• DATA FOR THIS EXERCISE:
________________________________________
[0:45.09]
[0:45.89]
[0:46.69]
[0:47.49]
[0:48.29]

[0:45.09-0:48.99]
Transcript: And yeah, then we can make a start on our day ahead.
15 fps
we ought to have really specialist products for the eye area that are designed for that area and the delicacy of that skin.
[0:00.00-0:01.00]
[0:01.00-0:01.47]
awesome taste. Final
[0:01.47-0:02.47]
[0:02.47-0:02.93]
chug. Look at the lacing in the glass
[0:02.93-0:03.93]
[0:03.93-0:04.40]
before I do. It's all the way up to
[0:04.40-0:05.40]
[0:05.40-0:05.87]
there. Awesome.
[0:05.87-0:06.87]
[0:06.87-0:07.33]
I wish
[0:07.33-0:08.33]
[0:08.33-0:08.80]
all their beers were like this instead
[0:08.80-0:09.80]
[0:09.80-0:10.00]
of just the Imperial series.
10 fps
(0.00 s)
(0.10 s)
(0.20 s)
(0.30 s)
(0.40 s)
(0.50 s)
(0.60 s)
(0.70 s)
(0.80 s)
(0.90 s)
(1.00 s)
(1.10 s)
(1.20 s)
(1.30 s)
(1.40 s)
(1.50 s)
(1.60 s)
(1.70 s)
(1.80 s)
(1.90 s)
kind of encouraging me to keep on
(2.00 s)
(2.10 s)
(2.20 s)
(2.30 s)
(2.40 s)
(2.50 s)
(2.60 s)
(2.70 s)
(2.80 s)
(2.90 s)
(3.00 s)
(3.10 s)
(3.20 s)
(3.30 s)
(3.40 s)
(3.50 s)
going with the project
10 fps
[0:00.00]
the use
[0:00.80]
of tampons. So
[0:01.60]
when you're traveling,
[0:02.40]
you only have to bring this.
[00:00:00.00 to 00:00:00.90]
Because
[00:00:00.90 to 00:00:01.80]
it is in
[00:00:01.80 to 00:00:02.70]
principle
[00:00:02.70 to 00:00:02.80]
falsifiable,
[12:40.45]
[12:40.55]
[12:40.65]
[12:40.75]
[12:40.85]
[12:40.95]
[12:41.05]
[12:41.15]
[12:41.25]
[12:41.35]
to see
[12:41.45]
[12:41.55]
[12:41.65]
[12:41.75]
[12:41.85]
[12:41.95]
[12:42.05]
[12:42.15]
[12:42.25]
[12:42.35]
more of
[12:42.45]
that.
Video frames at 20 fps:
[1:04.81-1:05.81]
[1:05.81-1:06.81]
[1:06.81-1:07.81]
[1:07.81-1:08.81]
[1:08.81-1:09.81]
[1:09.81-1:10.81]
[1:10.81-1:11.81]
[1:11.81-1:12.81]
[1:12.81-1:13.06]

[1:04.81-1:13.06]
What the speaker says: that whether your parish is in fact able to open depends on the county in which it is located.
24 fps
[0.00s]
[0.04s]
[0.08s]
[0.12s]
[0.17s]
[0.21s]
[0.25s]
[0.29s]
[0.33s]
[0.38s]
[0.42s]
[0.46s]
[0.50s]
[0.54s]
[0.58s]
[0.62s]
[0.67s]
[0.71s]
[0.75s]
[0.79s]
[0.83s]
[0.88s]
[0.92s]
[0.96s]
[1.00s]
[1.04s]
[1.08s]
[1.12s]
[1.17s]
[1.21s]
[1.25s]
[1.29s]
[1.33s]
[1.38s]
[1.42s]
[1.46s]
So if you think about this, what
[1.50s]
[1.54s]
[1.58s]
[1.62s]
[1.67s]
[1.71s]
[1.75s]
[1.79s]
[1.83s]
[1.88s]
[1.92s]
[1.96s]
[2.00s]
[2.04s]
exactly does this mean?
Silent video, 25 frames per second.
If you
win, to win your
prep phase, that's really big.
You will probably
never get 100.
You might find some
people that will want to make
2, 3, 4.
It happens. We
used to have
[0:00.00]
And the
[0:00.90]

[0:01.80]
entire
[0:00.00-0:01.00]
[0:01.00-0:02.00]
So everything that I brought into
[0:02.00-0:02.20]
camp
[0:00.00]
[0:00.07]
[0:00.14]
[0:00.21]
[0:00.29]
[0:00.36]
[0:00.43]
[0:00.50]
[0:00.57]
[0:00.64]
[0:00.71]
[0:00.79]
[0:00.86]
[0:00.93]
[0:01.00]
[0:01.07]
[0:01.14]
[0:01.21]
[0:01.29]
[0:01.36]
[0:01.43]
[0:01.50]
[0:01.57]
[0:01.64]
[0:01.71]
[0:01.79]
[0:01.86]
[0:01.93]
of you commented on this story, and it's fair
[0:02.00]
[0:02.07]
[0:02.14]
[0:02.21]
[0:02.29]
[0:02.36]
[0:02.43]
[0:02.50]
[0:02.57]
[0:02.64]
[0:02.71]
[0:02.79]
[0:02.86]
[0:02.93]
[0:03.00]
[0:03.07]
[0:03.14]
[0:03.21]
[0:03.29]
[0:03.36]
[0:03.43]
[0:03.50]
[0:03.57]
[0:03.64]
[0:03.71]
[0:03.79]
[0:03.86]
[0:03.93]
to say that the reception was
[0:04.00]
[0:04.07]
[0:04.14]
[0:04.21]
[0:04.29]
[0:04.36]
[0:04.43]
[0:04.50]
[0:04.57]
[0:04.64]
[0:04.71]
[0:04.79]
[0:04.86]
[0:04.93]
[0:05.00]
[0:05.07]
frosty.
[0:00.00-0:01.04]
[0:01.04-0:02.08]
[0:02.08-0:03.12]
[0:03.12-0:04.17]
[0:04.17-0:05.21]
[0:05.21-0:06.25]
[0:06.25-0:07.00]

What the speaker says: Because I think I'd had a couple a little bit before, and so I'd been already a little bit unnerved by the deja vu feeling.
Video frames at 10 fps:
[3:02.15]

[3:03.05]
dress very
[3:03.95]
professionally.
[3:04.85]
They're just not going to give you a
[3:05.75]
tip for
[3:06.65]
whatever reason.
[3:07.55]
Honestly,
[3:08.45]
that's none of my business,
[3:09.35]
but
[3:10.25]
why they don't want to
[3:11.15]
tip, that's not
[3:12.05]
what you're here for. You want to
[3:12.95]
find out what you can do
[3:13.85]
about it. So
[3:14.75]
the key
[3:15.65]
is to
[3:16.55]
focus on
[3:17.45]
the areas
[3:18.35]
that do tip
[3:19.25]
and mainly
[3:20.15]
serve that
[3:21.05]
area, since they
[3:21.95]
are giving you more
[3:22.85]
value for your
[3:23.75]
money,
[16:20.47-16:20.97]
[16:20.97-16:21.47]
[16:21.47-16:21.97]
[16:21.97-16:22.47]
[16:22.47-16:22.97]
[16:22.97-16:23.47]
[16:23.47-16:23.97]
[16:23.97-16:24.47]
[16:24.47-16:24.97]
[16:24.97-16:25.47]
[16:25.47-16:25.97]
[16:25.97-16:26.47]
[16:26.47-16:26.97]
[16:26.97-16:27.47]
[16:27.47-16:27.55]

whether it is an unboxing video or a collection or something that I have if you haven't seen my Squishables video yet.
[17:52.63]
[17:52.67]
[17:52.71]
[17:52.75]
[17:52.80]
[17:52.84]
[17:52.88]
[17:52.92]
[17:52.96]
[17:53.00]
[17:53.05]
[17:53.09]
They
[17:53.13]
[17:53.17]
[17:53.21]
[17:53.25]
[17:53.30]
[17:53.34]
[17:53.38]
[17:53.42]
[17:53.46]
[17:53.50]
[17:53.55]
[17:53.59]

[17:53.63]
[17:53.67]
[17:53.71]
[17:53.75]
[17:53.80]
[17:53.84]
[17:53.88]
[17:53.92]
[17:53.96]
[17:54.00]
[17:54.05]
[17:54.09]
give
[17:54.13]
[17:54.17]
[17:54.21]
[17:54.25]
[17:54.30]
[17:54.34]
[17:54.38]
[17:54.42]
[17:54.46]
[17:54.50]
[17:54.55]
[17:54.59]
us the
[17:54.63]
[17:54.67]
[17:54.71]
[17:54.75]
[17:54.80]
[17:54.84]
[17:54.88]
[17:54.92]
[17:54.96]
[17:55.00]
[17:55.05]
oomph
________________________________________
• WHAT YOU WILL DO:
Each line holding "says" in the records should be copied out.

• THE ANSWER:
What the speaker says: that whether your parish is in fact able to open depends on the county in which it is located.
What the speaker says: Because I think I'd had a couple a little bit before, and so I'd been already a little bit unnerved by the deja vu feeling.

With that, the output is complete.